Answer :
To determine which fraction is equivalent to [tex]\( \frac{3}{5} \)[/tex], we compare each of the given options to [tex]\( \frac{3}{5} \)[/tex].
1. First, let's compare [tex]\( \frac{18}{25} \)[/tex] to [tex]\( \frac{3}{5} \)[/tex].
We can convert both fractions to have a common denominator
```
\frac{3}{5} = \frac{3 \times 5}{5 \times 5} = \frac{15}{25}
```
2. Now, let's compare [tex]\( \frac{20}{25} \)[/tex] to [tex]\( \frac{3}{5} \)[/tex].

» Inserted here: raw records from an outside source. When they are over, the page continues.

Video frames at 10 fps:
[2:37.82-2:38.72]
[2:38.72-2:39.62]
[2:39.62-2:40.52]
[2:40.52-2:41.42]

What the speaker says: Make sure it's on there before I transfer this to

Similarly, converting [tex]\( \frac{3}{5} \)[/tex] to a common denominator of 25:
```
\frac{3}{5} = \frac{3 \times 5}{5 \times 5} = \frac{15}{25}
```
3. Lastly, let's compare [tex]\( \frac{15}{25} \)[/tex] to [tex]\( \frac{3}{5} \)[/tex].
Again, converting [tex]\( \frac{3}{5} \)[/tex] to a common denominator of 25:
```
\frac{3}{5} = \frac{3 \times 5}{5 \times 5} = \frac{15}{25}
```
Upon comparing:
- [tex]\( \frac{15}{25} = \frac{15}{25} \)[/tex]

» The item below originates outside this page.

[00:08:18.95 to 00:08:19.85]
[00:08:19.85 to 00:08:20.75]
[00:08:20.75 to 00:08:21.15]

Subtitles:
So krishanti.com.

Thus, it is evident that [tex]\( \frac{15}{25} \)[/tex] is equivalent to [tex]\( \frac{3}{5} \)[/tex].
So, the answer is:
[tex]\( \frac{15}{25} \)[/tex]
Therefore, option 3 is the correct answer.
1. First, let's compare [tex]\( \frac{18}{25} \)[/tex] to [tex]\( \frac{3}{5} \)[/tex].
We can convert both fractions to have a common denominator
```
\frac{3}{5} = \frac{3 \times 5}{5 \times 5} = \frac{15}{25}
```
2. Now, let's compare [tex]\( \frac{20}{25} \)[/tex] to [tex]\( \frac{3}{5} \)[/tex].
Similarly, converting [tex]\( \frac{3}{5} \)[/tex] to a common denominator of 25:
```
\frac{3}{5} = \frac{3 \times 5}{5 \times 5} = \frac{15}{25}
```
3. Lastly, let's compare [tex]\( \frac{15}{25} \)[/tex] to [tex]\( \frac{3}{5} \)[/tex].
Again, converting [tex]\( \frac{3}{5} \)[/tex] to a common denominator of 25:
```
\frac{3}{5} = \frac{3 \times 5}{5 \times 5} = \frac{15}{25}
```
Upon comparing:
- [tex]\( \frac{15}{25} = \frac{15}{25} \)[/tex]
Thus, it is evident that [tex]\( \frac{15}{25} \)[/tex] is equivalent to [tex]\( \frac{3}{5} \)[/tex].
So, the answer is:
[tex]\( \frac{15}{25} \)[/tex]
Therefore, option 3 is the correct answer.